I think we all know that the classification of judges and their philosophies is really just code for Democrat or Republican, right? A liberal or moderate judge is a Democrat and a conservative judge is Republican, at least in the common usage. I think all the New York Times‘ label is telling the reader is that President Obama will appoint judges that are, broadly speaking, “Democrats,” just like President Bush appointed judges that were, broadly speaking, “Republicans.”
I don’t know that this way of appointing federal judges is necessarily what the country wants or needs, but it is clear that this is how the judicial selection game is and will be played. Really can we expect the system to work any other way? It should come as no surprise that a partisan official (the President) makes his selections in a mostly partisan manner.

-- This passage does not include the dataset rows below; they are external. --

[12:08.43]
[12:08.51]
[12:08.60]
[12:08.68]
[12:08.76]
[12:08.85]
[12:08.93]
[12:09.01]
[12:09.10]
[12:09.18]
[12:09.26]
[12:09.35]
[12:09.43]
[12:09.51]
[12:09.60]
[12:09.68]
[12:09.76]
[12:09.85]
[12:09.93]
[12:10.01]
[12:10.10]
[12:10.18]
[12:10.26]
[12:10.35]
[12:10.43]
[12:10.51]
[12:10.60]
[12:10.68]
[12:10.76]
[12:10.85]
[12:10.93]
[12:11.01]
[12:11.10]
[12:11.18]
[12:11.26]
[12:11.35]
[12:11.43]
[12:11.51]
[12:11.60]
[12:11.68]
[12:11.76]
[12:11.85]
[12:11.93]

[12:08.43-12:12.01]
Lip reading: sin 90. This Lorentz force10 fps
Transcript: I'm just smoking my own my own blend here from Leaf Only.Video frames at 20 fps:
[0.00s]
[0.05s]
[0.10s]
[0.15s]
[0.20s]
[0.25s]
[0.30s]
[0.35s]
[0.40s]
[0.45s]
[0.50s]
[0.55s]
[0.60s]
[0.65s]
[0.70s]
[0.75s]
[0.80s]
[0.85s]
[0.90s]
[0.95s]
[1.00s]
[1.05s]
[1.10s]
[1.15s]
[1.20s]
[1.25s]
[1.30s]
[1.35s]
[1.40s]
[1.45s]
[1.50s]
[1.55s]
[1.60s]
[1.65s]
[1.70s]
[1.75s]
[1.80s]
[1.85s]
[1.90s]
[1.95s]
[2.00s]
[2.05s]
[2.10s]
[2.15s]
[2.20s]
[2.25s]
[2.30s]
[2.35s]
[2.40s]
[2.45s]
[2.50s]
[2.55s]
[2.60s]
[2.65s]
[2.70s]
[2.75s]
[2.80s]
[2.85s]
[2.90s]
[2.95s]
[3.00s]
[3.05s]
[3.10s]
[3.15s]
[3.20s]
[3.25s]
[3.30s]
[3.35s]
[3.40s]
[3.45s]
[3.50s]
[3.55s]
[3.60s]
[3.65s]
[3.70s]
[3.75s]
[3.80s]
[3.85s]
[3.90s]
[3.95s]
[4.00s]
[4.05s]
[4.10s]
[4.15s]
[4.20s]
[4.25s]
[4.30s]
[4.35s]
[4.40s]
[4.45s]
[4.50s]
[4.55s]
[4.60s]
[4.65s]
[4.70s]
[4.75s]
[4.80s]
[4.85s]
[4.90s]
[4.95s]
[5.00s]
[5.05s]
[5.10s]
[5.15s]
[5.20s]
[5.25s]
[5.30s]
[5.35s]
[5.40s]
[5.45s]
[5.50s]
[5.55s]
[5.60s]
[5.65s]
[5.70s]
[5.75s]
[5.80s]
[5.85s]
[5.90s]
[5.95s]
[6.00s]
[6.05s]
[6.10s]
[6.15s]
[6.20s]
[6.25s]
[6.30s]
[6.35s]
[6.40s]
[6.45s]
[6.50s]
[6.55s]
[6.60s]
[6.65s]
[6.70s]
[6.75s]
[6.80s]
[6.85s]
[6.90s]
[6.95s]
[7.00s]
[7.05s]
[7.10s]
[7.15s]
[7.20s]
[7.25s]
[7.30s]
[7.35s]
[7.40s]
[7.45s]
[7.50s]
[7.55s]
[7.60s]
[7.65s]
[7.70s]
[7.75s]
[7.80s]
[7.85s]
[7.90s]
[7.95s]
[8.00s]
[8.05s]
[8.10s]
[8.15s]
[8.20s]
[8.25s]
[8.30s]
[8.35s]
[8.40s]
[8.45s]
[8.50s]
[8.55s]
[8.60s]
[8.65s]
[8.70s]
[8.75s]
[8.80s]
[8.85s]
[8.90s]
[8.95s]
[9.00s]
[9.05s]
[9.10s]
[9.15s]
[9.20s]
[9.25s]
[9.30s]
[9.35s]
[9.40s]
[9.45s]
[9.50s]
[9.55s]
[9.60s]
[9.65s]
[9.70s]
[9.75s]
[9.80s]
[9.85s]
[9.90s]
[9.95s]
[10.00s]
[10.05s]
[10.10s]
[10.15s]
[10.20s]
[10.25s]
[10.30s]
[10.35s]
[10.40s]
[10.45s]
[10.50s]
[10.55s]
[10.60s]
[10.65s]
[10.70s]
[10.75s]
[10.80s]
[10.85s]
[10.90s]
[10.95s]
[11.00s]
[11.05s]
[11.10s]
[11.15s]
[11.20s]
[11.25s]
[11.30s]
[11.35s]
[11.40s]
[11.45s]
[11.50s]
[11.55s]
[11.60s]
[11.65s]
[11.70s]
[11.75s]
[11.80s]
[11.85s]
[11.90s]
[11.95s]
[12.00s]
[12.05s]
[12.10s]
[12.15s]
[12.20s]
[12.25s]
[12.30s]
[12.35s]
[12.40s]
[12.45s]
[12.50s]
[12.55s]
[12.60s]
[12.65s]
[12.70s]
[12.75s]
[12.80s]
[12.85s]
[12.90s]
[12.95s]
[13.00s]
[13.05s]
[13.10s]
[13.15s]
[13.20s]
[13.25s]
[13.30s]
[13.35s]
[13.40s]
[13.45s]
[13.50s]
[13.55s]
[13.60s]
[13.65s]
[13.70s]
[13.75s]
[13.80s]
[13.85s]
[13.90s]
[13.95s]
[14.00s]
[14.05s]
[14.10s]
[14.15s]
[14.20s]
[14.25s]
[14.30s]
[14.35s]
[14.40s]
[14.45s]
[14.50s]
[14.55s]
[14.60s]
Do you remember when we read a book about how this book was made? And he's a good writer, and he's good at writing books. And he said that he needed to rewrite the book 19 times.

It seems to me that those who are questioning the NYT’s characterization are grounding their concerns on two or three rulings plucked from a 15-year career as a federal trial judge rather than testimony from Hamilton’s colleagues and practitioners with direct experience in his court.
I would accord the latter portrayals more weight than that of some axe-sharpening ideologue at NRO.
This is Ed Whelan et al’s standard practice, of course. It’s funny, for all the conservative handwringing over “results-oriented” judges, they certainly evince a singular obsession with results themselves.
Worse still, only those selectively cherry-picked results which resonate with their preordained sense of social and moral outrage.
And what Judge Hamilton’s ancient association with “ACLU/ACORN” has to do with his “judicial philosophy” — whatever that may be — I have no idea.
One thing I can say for sure is that I’m looking forward with great enthusiasm to the comic performances of Senators Cornyn and Coburn at Judge Hamilton’s confirmation hearings.
Chris, yes, presidents put judges on the bench, but those judges hold different, sometimes radically different, judicial philosophies. And I think we should push back when the NY Times calls Hamilton a “moderate,” because clearly he is not.
Mr. Foley urges that we look at the direct experience of practitioners in Judge Hamilton’s court. Mr. Whelan has looked the Judge up in the Almanac of the Federal Judiciary, and finds that practitioners describe him as “lenient,” “liberal,” “leans towards the defense,” and “very empathetic.”
And as regards the ABA, Law.com reports today on a forthcoming academic study showing the liberal bias of the ABA’s Standing Committee on the Federal Judiciary.